Возвращалась из госпиталя униженная, разбитая, словно в полубреду. «Зачем такая жизнь! Мое позорное положение никогда не кончится, а если все-таки оборвется, то, наверное, как у Веры. И никто не узнает, куда я денусь».
Я так задумалась, что проехала до конечной остановки трамвая. Тут, у рельсового кольца собралось много людей, в основном детворы и пожилых женщин. Меня привлек их общий разговор:
— На Самарке, на отмели, женщину нашли. Полуголую. Только в кофточке. Вроде, молодая, светловолосая… Убитая выстрелом в затылок…
— Почему вы решили, что убитая, — спросил какой-то интеллигентный старичок.
— Так целый пучок волос на затылке выгорел. Я — фронтовичка. Знаю, когда это бывает… Коренастая женщина опиралась на посошок и заметно хромала.
Меня как ветром сдуло с остановки. Не помня себя, кинулась по чахлому тут лесочку к реке. На берегу еще не разошлась толпа. Люди подходили к самой воде, где торчали зеленые камыши, и на что-то смотрели. Затем отходили. Участковый, уже знакомый мне пожилой мужчина, который опечатывал квартиру бабки Авдотьи, спрашивал подходивших людей.
— Может, опознает кто погибшую?! Ни документов, ни одежды… Откуда только она тут взялась?!
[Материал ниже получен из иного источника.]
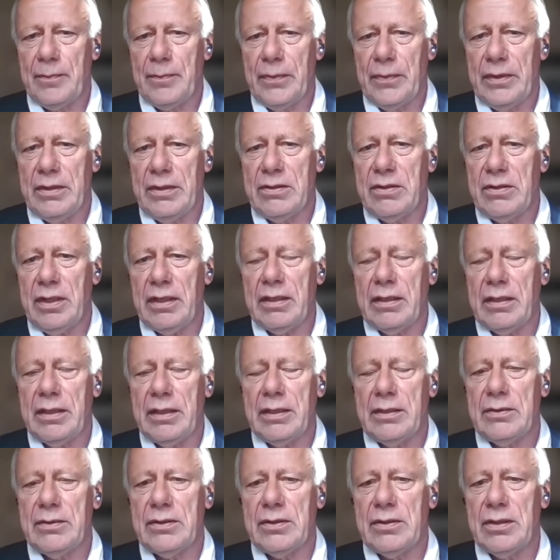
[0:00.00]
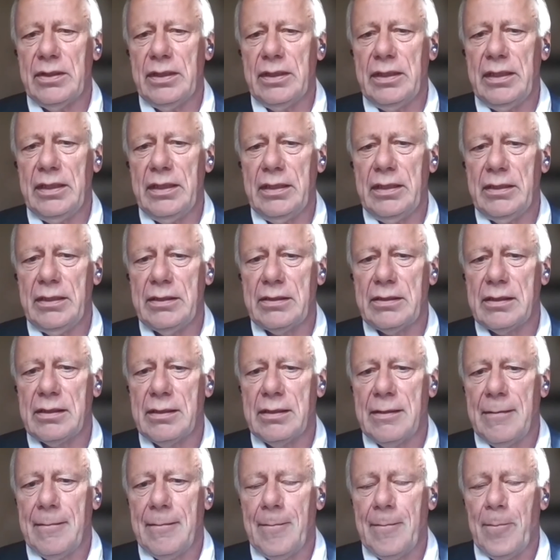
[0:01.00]
The second answer is
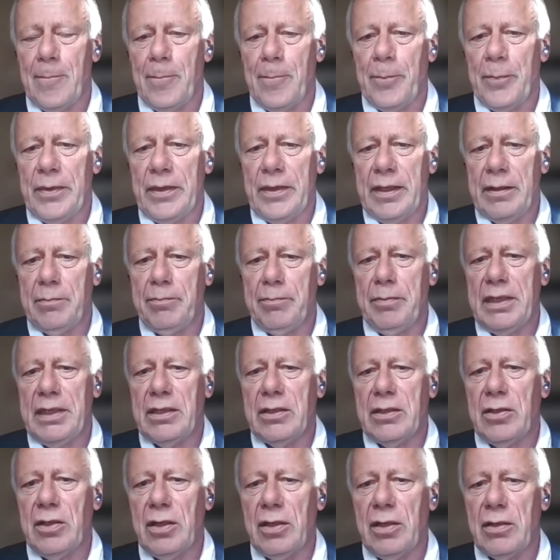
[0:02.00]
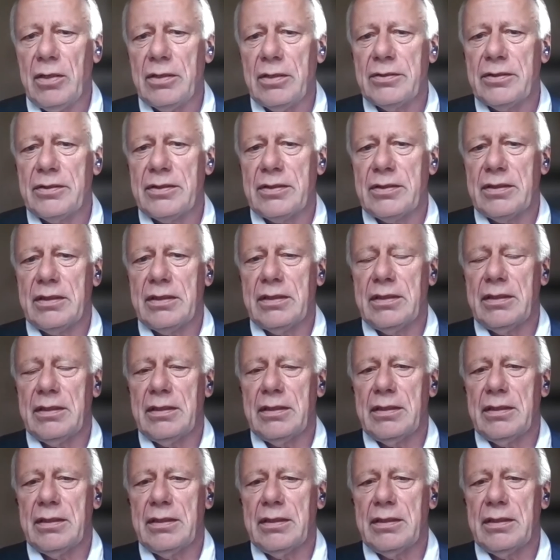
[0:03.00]
that because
Я приблизилась к мокрому распластанному телу. И едва не упала. Люди подхватили меня, усадили на выброшенную рекой лесину. Конечно же, я сразу узнала Веру, но сказать об этом значит подписать себе смертный приговор. Стиснув зубы, я молчала, не в силах ничем помочь своей случайной подружке.
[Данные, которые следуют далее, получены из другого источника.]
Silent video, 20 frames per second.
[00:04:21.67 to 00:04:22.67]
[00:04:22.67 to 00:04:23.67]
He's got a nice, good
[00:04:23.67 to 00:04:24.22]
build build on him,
После войны началось что-то невероятное. Беспощадно снимали с должностей заслуженных людей — директоров заводов. А ведь многие из них спасли страну, создавая в тяжелейших условиях оружие победы: легендарный танк Т-34, знаменитую «Катюшу» и штурмовик Ил-2, родина которого — город Куйбышев. Дошла очередь и до директора подшипникового завода. На этом предприятии я работала последние три года. Мне было искренне жаль его. Он исчез так же тихо и бесследно, как исчезли многие в то смутное время…
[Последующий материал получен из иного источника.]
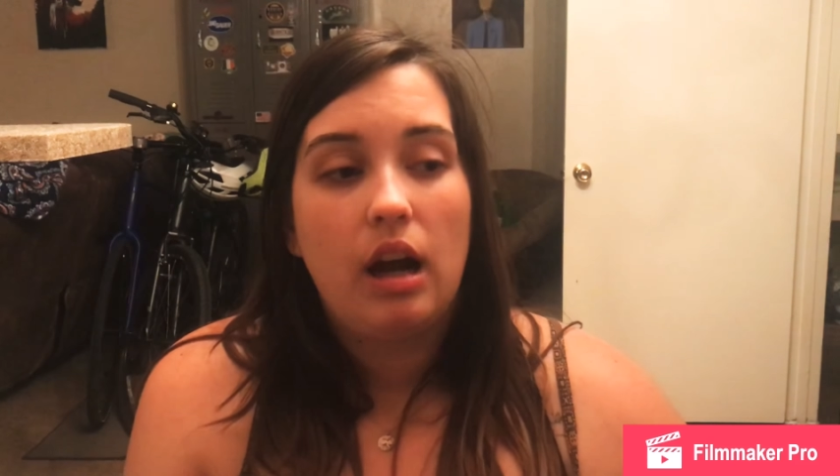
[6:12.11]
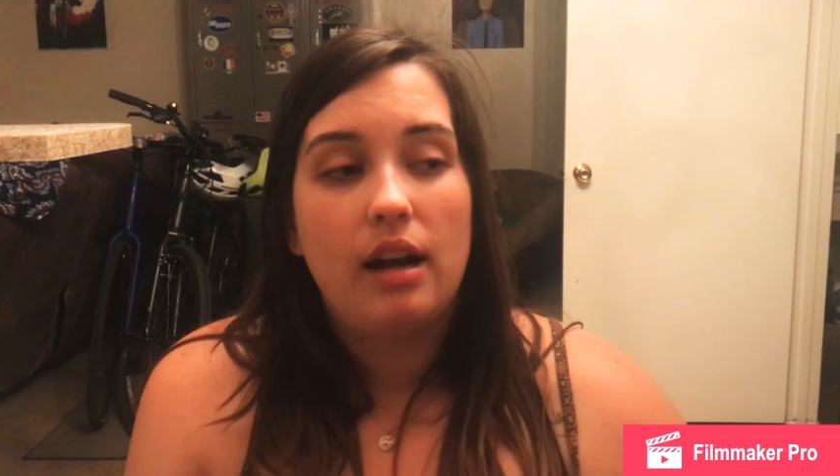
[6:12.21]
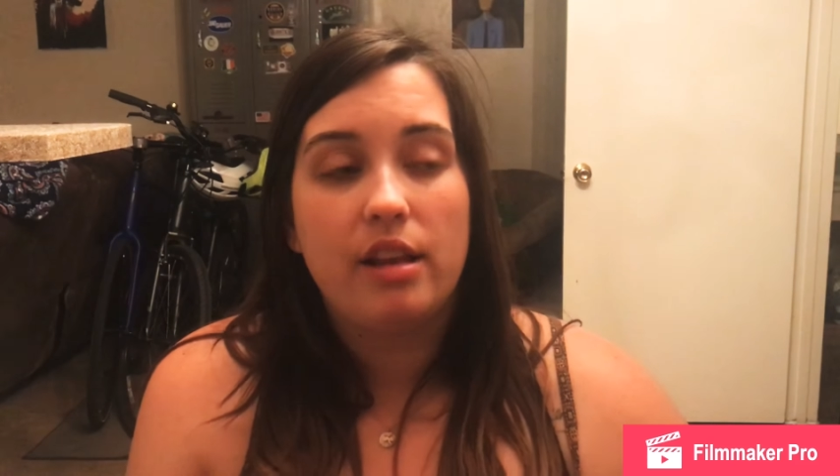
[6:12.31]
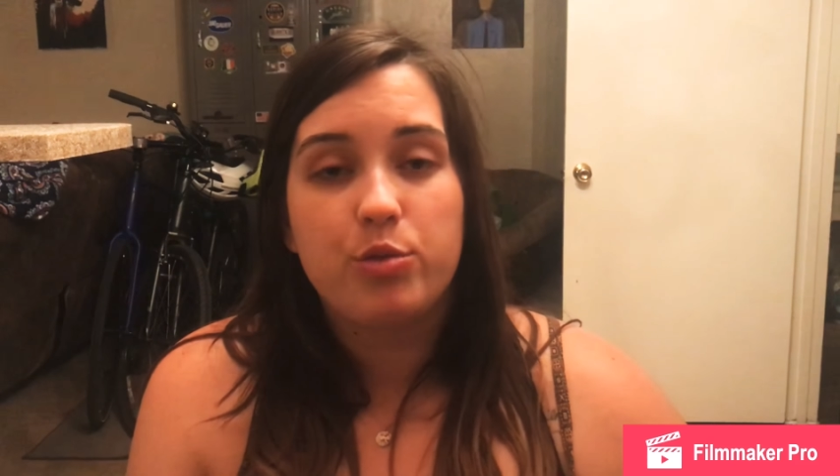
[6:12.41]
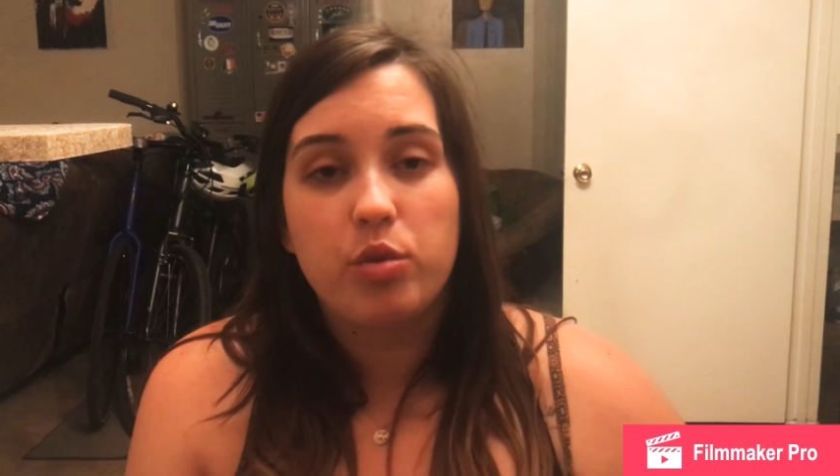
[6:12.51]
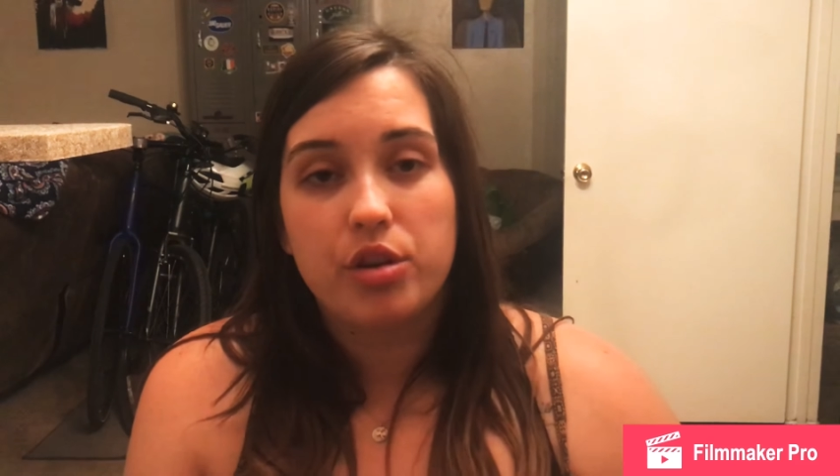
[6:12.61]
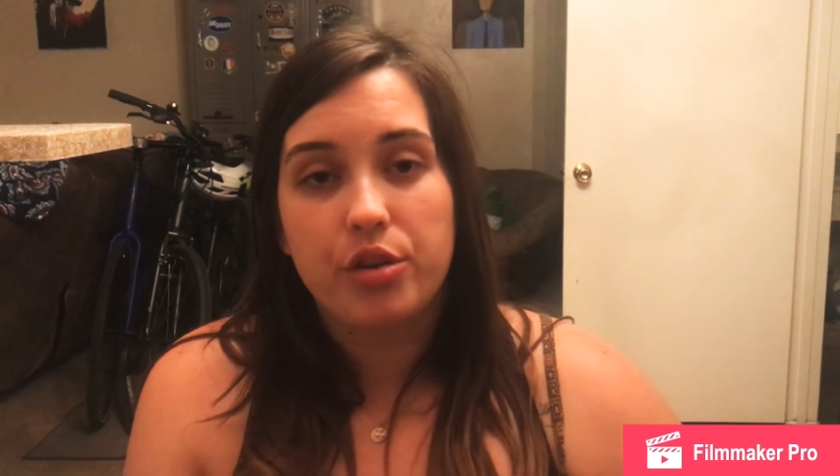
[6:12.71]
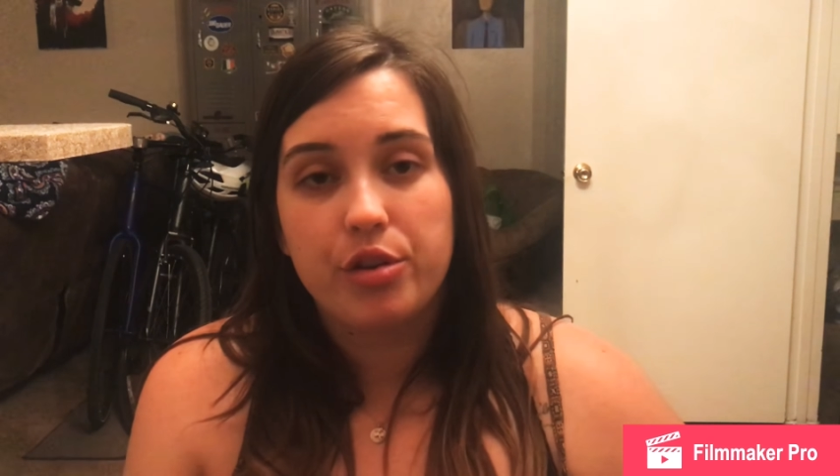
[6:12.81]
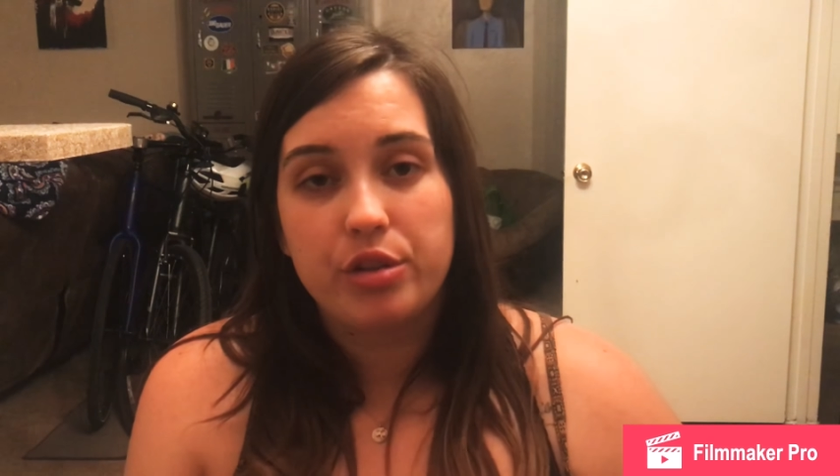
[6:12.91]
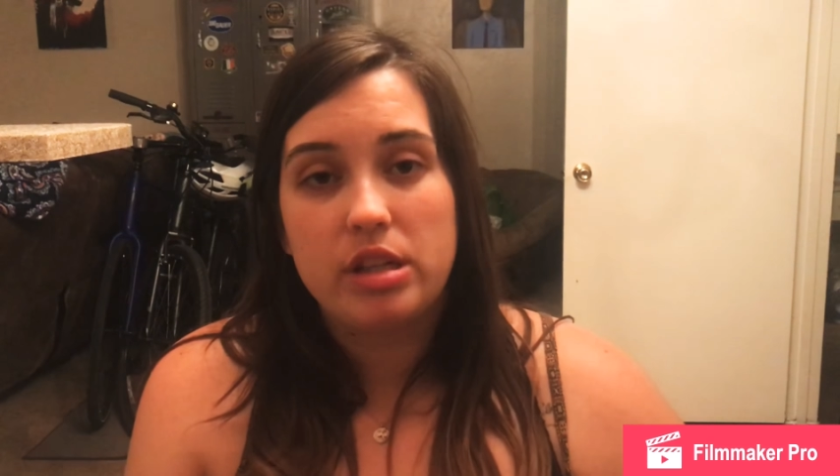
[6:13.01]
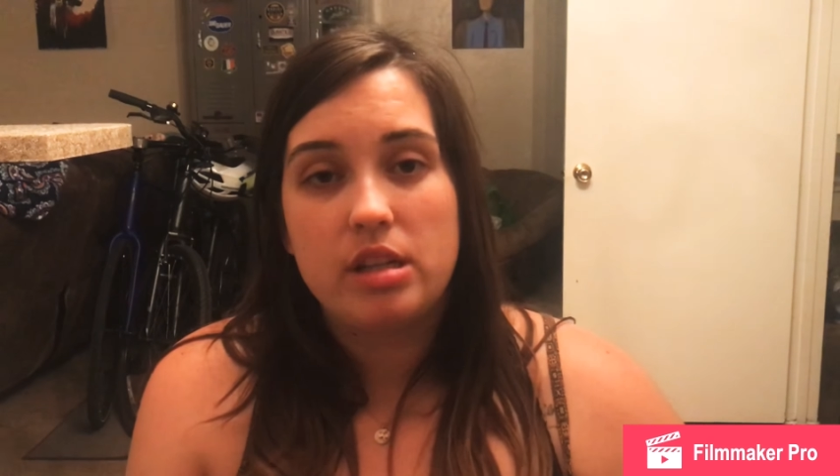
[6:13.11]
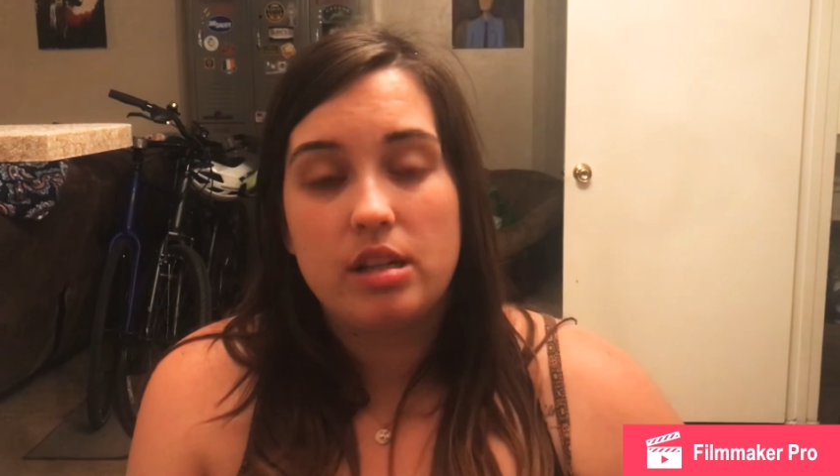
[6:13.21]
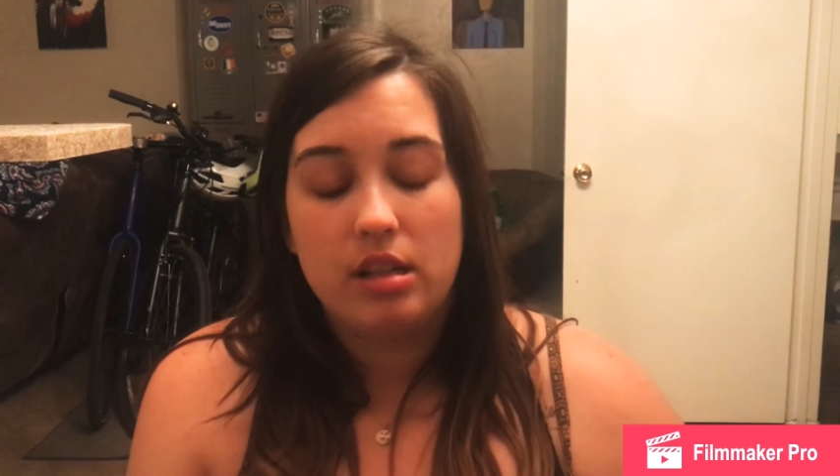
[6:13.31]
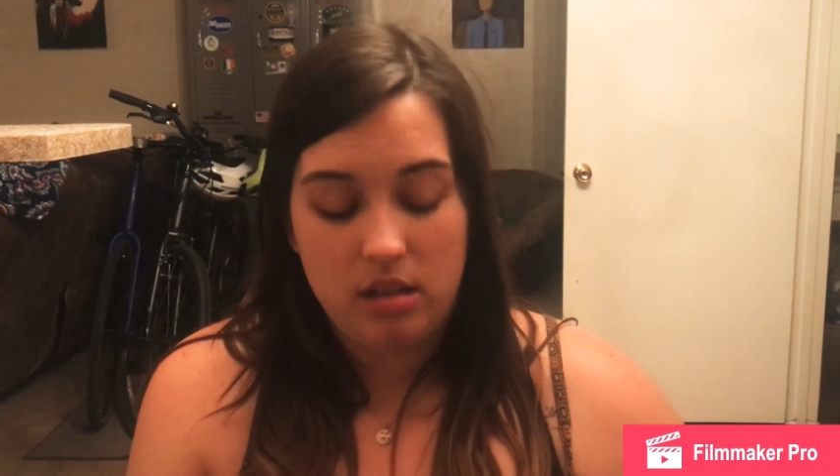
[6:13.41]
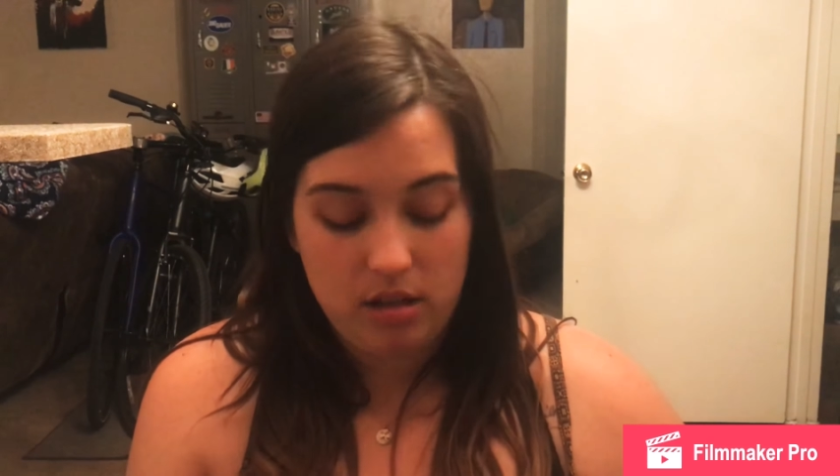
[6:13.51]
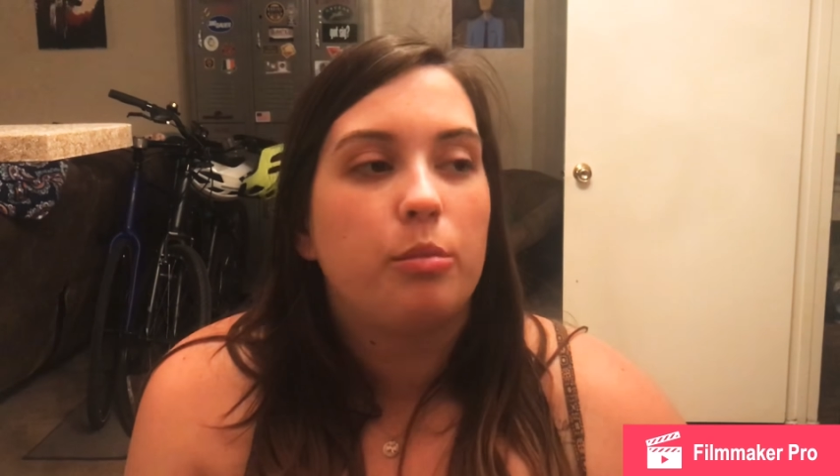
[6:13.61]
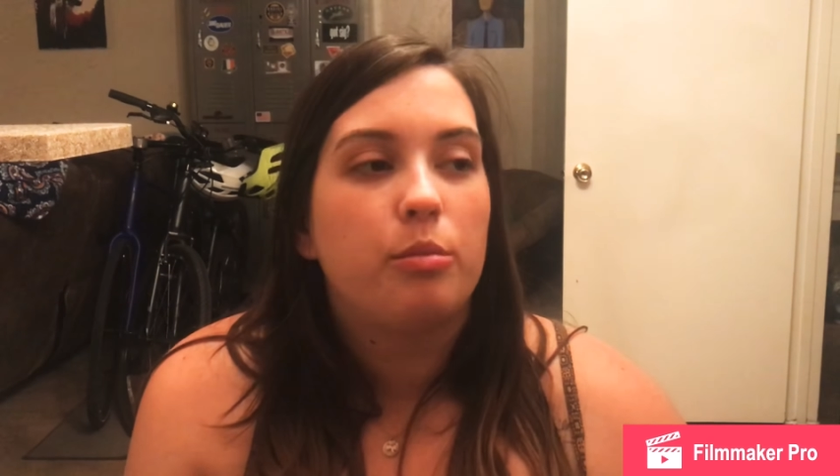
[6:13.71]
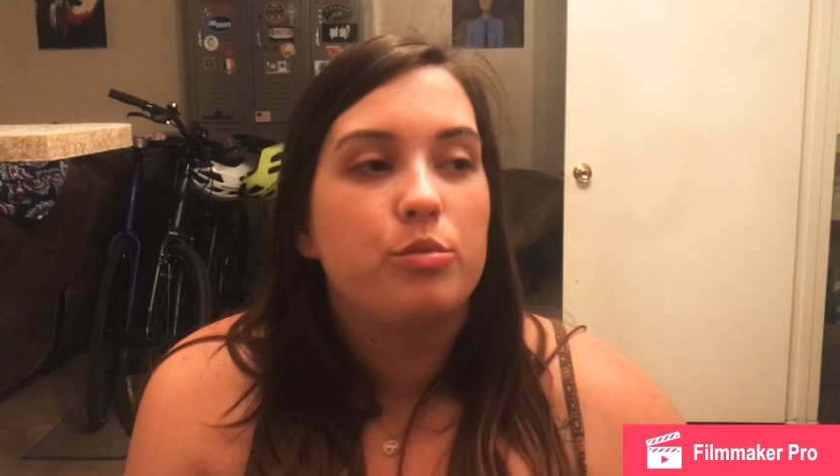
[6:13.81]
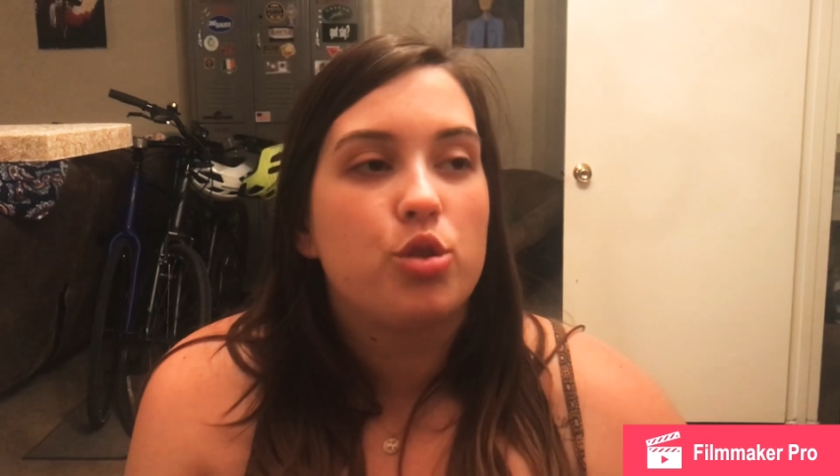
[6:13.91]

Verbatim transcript: I left work early. Um,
Единственным гостем в квартире, где я жила как пленница, был портрет Сталина, который я то вешала на стену, как икону, то убирала в чехол. Я не знала как поступить: портрет вождя привезли еще в сорок втором Вано с поваром Гиви и оставили в углу. Я пыталась угадать, где же место великого человека теперь? В нашей стране всегда было сложно с разгадками. Сегодня человек «на коне», а завтра — «враг народа». В местных газетах и по радио склоняли имя еще одного директора — авиационного завода — Михаила Сергеевича Жезлова, Героя Соцтруда — и ему был предопределен тяжкий путь в неизвестность.
В народе бытовало мнение: у товарища Сталина вырос большой зуб на директоров-евреев. Истинных причин репрессий никто не знал. Вероятно, для того, чтобы придать репрессиям видимость законности и как-то документально подтвердить обвинение целой группе врагов народа, в Куйбышев опять прикатил Берия. О бункере уже не было никаких разговоров, словно о нем забыли. Пришла Победа. Убежище товарищу Сталину не понадобилось. И напрасными оказались средства, потраченные на подземное великолепие, напрасно были казнены сотни безвестных строителей.
С наркомом прибыл полковник Саркисов и еще какой-то довольно молодой полковник, которого я видела впервые. Новая форма с генеральскими погонами делала Лаврентия Павловича неузнаваемым. Он казался даже выше ростом и свежей лицом: исчезли мешки под глазами и желтизна щек. Усов тоже не было…
— Что-то ты постарела, — сказал он, оглядев меня с ног до головы. — Опять работаешь?!
— А чем жить? — отозвалась я.
— Я пособие назначил, — напомнил он.